Throughout the night we prepared LOUIE for the new DAG network. As we finalize the changes, users may notice brief disconnection notices. We anticipate all the work being completed by 8AM Eastern.
Throughout the night we prepared LOUIE for the new DAG network. As we finalize the changes, users may notice brief disconnection notices. We anticipate all the work being completed by 8AM Eastern.
Tonight at 9:30 PM Eastern we will be moving DEWEYDB3 to a new RAID array. During the move, users on this database will be unable to connect to their mailbox. After the move is completed, any mail that arrived during the transition will be delivered to the user’s mailbox. The move is estimated to take an hour and a half to complete.
Due to the massive adjustments over the weekend to LOUIE, we’ve noticed random errors with the previous index database for OWA searches. In an attempt to resolve search results returning “nothing” we’ve reset the index database. Over the next day the index databases will repopulate with searchable results.
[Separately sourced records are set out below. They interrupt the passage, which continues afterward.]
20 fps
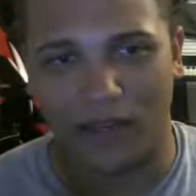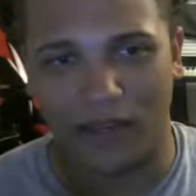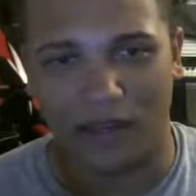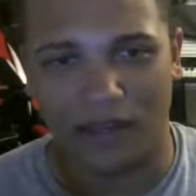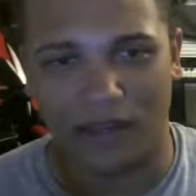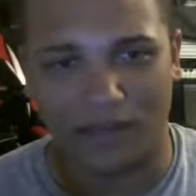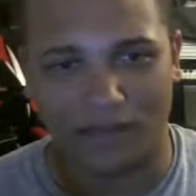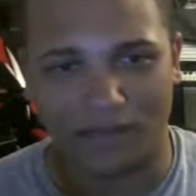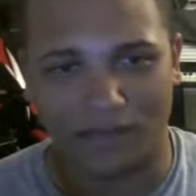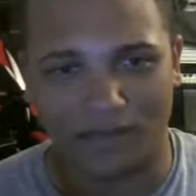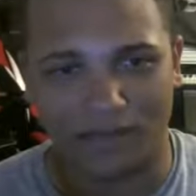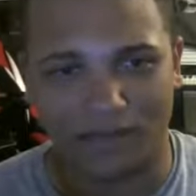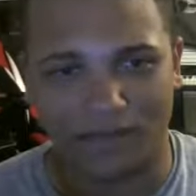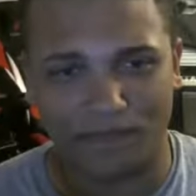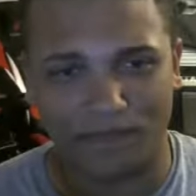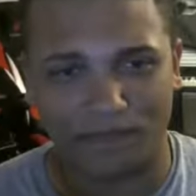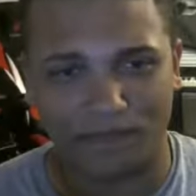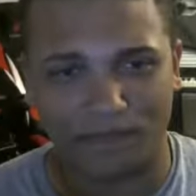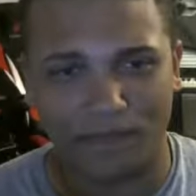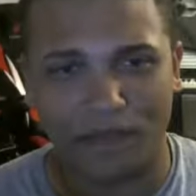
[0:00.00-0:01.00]
Um,
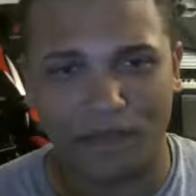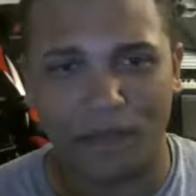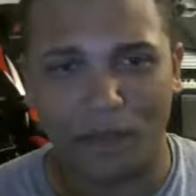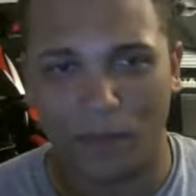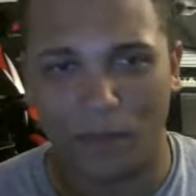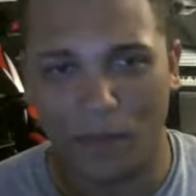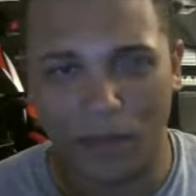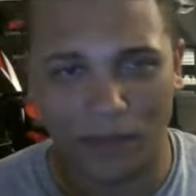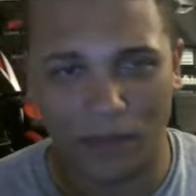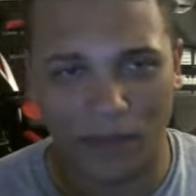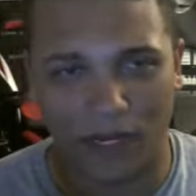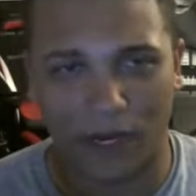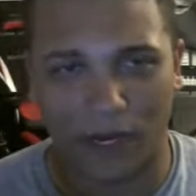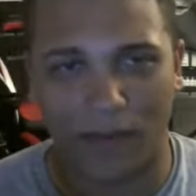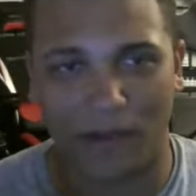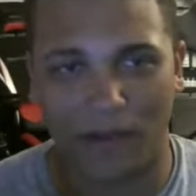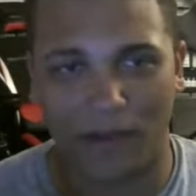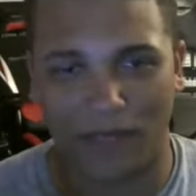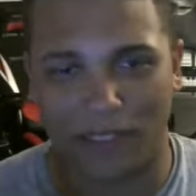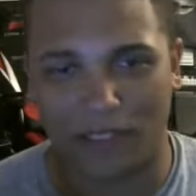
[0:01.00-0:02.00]
people hear
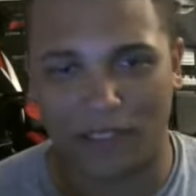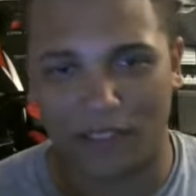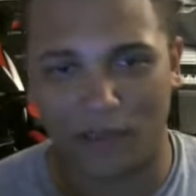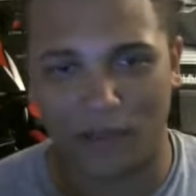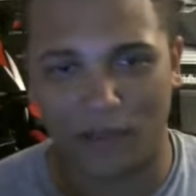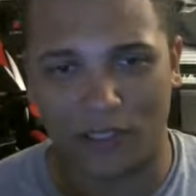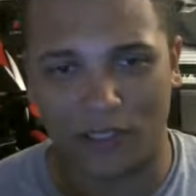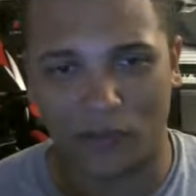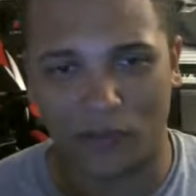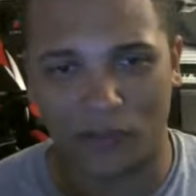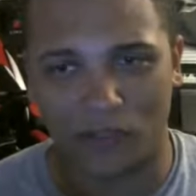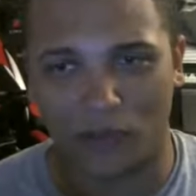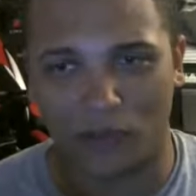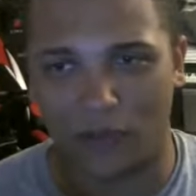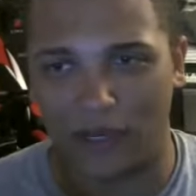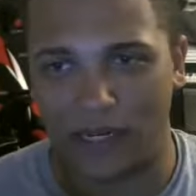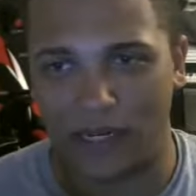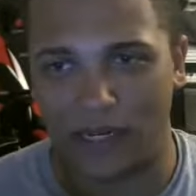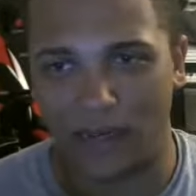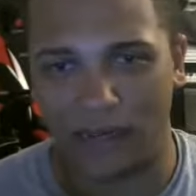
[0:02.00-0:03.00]
about like doing social media,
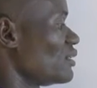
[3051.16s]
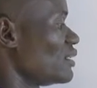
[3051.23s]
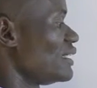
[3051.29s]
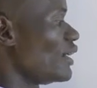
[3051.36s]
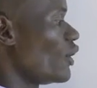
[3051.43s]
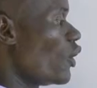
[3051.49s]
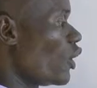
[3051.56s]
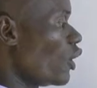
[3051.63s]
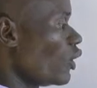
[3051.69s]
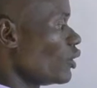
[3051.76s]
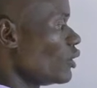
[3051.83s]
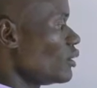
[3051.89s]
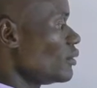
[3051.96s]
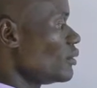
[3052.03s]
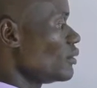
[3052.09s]
the
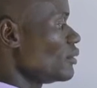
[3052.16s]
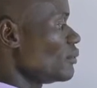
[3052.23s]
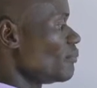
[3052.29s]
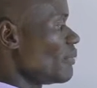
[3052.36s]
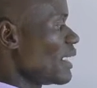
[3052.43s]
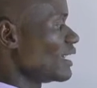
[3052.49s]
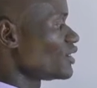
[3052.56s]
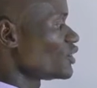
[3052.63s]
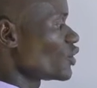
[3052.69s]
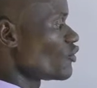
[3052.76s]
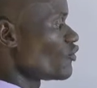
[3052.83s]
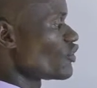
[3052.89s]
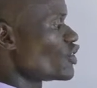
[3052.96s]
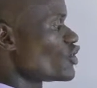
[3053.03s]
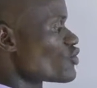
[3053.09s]
whole part
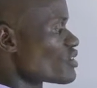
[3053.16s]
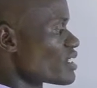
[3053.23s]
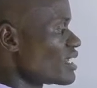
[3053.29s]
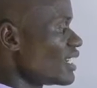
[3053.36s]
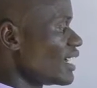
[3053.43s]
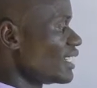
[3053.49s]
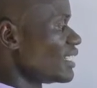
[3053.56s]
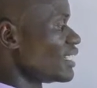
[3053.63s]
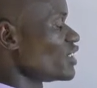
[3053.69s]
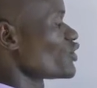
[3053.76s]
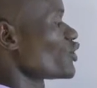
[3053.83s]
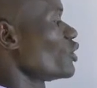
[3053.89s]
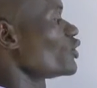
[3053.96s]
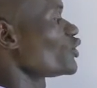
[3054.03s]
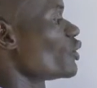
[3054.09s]
of New Zealand
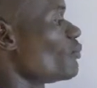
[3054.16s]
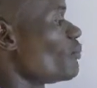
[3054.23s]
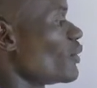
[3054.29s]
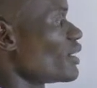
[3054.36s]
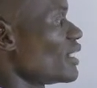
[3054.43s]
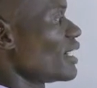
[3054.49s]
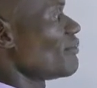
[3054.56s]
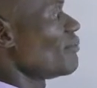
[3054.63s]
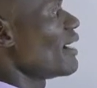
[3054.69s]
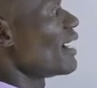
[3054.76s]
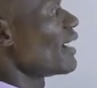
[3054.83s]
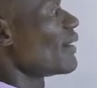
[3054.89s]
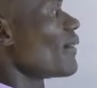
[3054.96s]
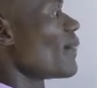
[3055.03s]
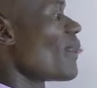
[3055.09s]
is also bordered
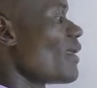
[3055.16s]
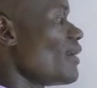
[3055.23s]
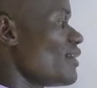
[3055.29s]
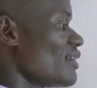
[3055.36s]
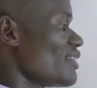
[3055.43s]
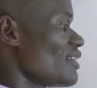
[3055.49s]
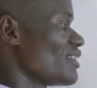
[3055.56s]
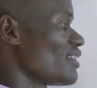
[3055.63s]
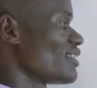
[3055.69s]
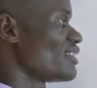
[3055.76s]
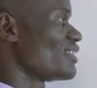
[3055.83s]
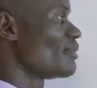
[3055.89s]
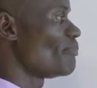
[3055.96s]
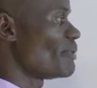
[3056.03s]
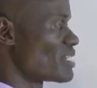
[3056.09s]
by
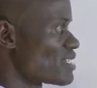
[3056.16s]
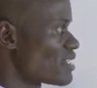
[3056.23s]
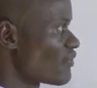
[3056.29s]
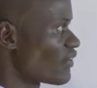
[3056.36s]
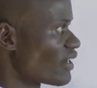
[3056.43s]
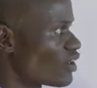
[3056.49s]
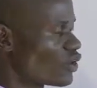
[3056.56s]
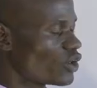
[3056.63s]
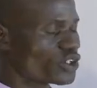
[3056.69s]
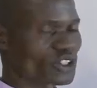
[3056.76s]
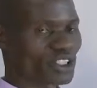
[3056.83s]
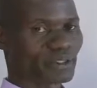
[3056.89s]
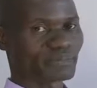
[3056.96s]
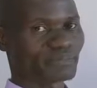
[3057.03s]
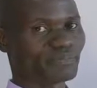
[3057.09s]
the Pacific
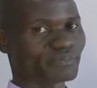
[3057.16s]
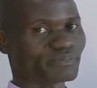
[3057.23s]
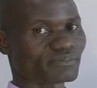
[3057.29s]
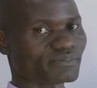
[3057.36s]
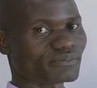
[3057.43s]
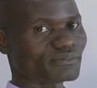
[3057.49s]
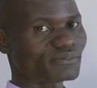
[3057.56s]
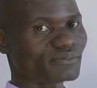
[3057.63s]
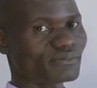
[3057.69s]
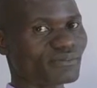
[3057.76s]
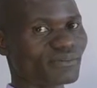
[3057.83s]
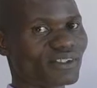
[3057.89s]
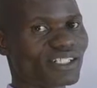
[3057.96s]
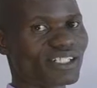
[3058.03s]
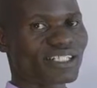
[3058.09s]
Ocean.
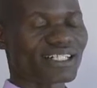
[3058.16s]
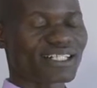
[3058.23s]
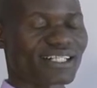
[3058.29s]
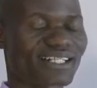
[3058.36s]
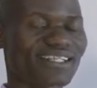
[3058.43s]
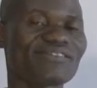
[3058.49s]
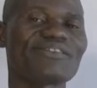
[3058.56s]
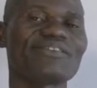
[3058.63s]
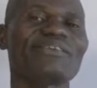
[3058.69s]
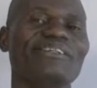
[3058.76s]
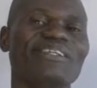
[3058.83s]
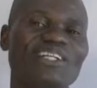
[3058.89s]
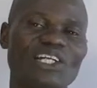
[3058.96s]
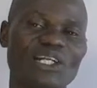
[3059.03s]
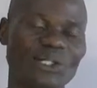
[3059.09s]
Therefore,
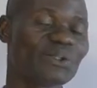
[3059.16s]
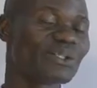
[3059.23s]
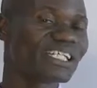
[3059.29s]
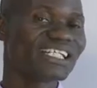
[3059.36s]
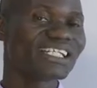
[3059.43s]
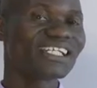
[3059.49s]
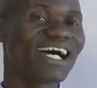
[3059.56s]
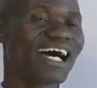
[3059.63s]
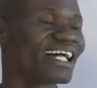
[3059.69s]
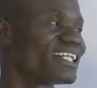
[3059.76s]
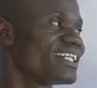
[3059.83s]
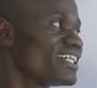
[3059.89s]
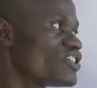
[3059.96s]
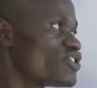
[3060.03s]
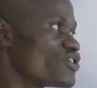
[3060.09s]
looking
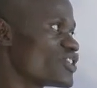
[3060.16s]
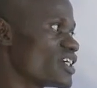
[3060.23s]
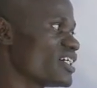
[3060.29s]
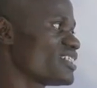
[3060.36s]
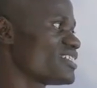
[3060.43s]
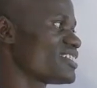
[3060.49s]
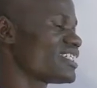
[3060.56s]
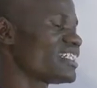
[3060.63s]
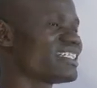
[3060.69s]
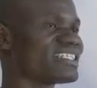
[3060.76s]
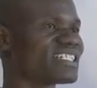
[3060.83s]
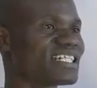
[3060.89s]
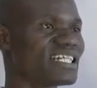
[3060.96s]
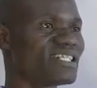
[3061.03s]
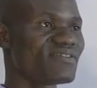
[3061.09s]
at this chart,
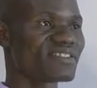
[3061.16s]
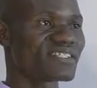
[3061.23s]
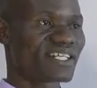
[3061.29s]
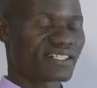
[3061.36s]
it gives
Update 1:15 PM Eastern: We will be rebooting the mailbox servers to reapply changes to the Exchange Schema that were lost over the weekend upgrade. The reboot will only take 15 minutes and will conducted at 00:00 -5 GMT (Eastern) 11/17/2010
Update 12:30 AM: The mailbox servers are now rebooting.
We are in the midst of updating our monitoring software on the LOUIE network and installing driver updates from DELL. There will be a brief period of service interruption as the mailbox servers are rebooted.
10/14/2010 9:06 EST – We are working on the upgrade on LOUIE. Right now we are just making software checks after the upgrade to ensure all of the nodes are connected to the cluster correctly and that all the services are restarting correctly. Please stand by for an update in the NOC blog for work completion.
10/14/2010 6:22 EST – All LOUIE services have been fully restored with a successful upgrade.
We are currently rebooting the servers in the scrooge network. The services should be restored momentarily.
Update 6:47 AM: We’ve identified a severe network issue and are currently replacing the affected hardware (storage array). To eliminate any issues during business time or during the week, we’re doing an emergency hard drive swap right now.
Update 7:40 AM: We’ve replaced the hardware and we’re in the process of performing stress tests on the new hardware before allowing client connections. We’re on schedule to be completed in the next hour.
Update 8:30 AM: Service has been restored to SCROOGE and our stress tests were a success.
Update 9:19 AM: We had to perform an emergency reboot on the mailbox server for SCROOGE to finalize the drive sync. The mailbox server is expected to be up and fully operational after the reboot.
Update 9:45 AM: After the reboot the DB RAID array did not mount on POST. We are going to reseat all drives and reboot the server.
Update 11:30 AM: After mounting the databases, we received alerts that 10% of the mailboxes could not be loaded. We are in the process of restoring from a snapshot that was taken at 3 AM, and then we will merge any new data.
Update 12:04 PM: Due to the length that scrooge has been in production, the integrity check is taking a long time to process all the log files. At this point there is no ETA on a resolution. Customers are urged to utilize livearchive. Optionally, for an immediate solution, partners can request to be moved to louie via support request, and can export the previous mailbox if the user was in cached mode.
Update 7:20 PM: After the log replay finished, we noticed there were still CRC issues in accessing RAID array. We are in the progress of making a snapshot backup before we migrate the database to a new external RAID array. The next NOC update is scheduled for 1AM Eastern.
Update 1:24 AM: We are currently restoring from a recent backup this morning. As it stands now, no mail is expected to be lost. Once the restore is complete, an integrity check will be started to ensure reliability before the start of business. Unless there is a change in progress, the next update is scheduled around 4AM.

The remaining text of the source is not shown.